E oggi correva, che scema!, correva verso la fermata dell’autobus con il volto deformato dall’ansia, il cuore che le si rivoltava nel petto come un insonne nelle lenzuola, e poi le si è aperto lo zaino e tutto è caduto e si è chinata a raccogliere i libri da terra in fretta e furia perché – perché?, perché correva incontro all’ennesimo supplizio?!

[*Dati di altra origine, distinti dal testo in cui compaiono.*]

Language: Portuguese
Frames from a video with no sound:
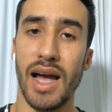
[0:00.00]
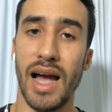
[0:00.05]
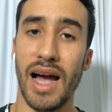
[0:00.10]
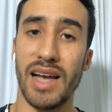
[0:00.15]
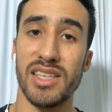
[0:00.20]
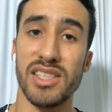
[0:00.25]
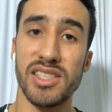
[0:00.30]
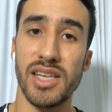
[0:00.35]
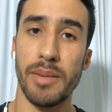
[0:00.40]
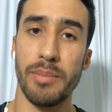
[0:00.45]
A
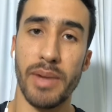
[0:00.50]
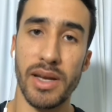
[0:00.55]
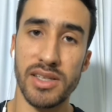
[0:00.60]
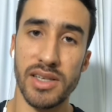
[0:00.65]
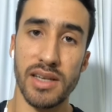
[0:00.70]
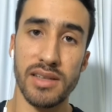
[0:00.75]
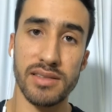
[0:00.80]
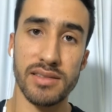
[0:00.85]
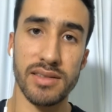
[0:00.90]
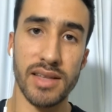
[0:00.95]
gente repete
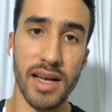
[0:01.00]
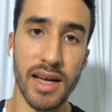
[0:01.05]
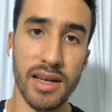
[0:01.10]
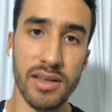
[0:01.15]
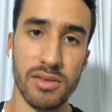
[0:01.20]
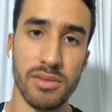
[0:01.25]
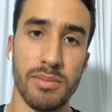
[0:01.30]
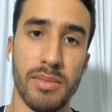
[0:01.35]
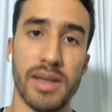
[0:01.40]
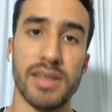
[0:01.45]
eles
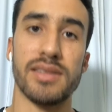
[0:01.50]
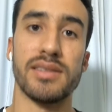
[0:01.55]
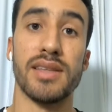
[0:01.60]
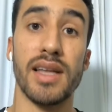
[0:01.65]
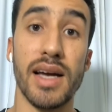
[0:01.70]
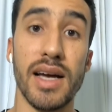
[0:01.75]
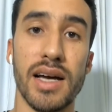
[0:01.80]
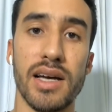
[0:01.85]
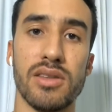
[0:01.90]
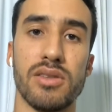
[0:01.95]
tanto, mais
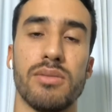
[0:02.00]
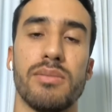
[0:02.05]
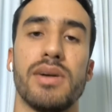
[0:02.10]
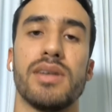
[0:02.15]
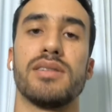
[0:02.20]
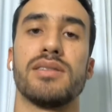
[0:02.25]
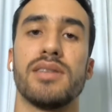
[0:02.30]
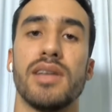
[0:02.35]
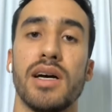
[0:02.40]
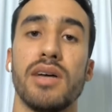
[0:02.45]
tanto,
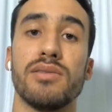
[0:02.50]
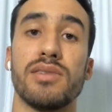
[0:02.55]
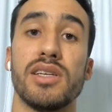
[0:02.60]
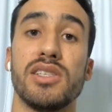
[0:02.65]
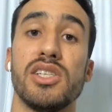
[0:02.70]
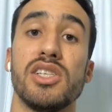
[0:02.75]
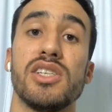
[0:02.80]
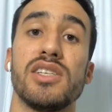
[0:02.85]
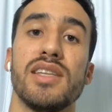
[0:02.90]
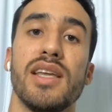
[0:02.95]
mais tanto, que a
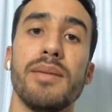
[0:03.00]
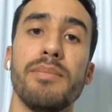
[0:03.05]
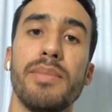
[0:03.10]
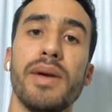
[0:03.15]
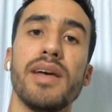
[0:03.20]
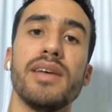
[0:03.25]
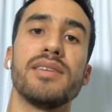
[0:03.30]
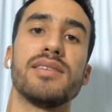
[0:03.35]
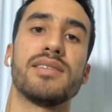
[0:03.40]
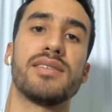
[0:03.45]
gente nem
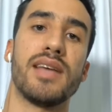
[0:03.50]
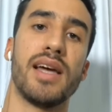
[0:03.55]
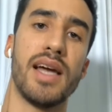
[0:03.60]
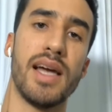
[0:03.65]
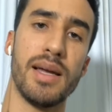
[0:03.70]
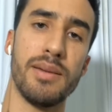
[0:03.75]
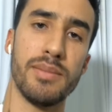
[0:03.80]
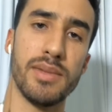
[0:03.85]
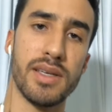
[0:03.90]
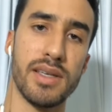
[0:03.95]

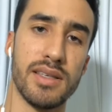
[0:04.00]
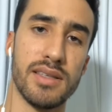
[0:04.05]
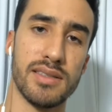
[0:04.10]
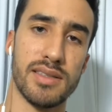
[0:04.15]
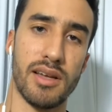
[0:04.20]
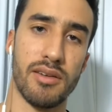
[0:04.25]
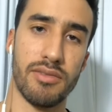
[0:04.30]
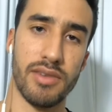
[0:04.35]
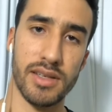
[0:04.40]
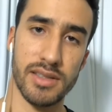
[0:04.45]
percebe que
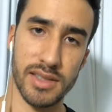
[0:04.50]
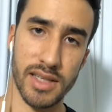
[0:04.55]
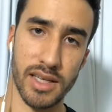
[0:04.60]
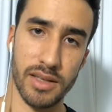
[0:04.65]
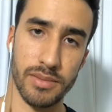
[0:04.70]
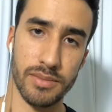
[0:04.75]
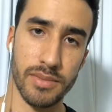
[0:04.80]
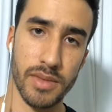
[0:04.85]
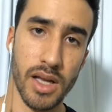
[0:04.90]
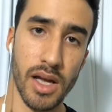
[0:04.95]
está
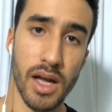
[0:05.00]
fazendo.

Eppure lo sapeva, era come lanciarsi contro la lama di un pugnale, ma non riusciva a smettere di correre e quando finalmente era salita sull’autobus le scappava da vomitare, guardava le persone e voleva vomitare, le sue scarpe, vomitare, la strada, vomitare, le macchine, vomitare.
E non c’entrava un cazzo lo stomaco, la digestione, c’entra che dentro tutto premeva per uscire, per scappare, cercava di aprirsi un varco facendo a spallate contro il suo sterno, tutto si stava ribellando alle leggi della genetica, i polmoni al posto dei reni, il cuore al posto del fegato, il cervello al posto delle mani, gli occhi incastrati fra le scapole, tutto tutto tutto si era rotto il cazzo di starsene lì a farsi massacrare, e i pensieri peggio!, i pensieri come dita ficcate in gola, pensieri come frecce infilzate nella mente, e un disperato bisogno di ordine, pulizia, silenzio.
Di vomitare.
Era scesa dall’autobus, il volto come un foglio pieno di scancellature. Con la solita flemma solenne che accompagna tutti i gesti che si autoimpone, aveva camminato. Ogni passo era un nuova scossa di terremoto.
Qualcosa dentro di lei lottava fra il disperato bisogno di arrivare il prima possibile e la paura, il terrore, la voglia di girare i tacchi e scappare per sempre, non vederlo più, non tornare più, non amarlo più.
E poi era arrivata.
Il volto come un foglio bianco. Sotto casa sua.
E la finzione, il teatrino più degno che era riuscita a mettere su, un teatrino del cazzo perché poi lui le aveva detto “sei strana oggi” – come se non sapesse – e lei che nega l’evidenza perché comunque l’evidenza è uno strascico di temporale nei suoi occhi, tutto sommato un risultato accettabile quando dentro hai l’apocalisse.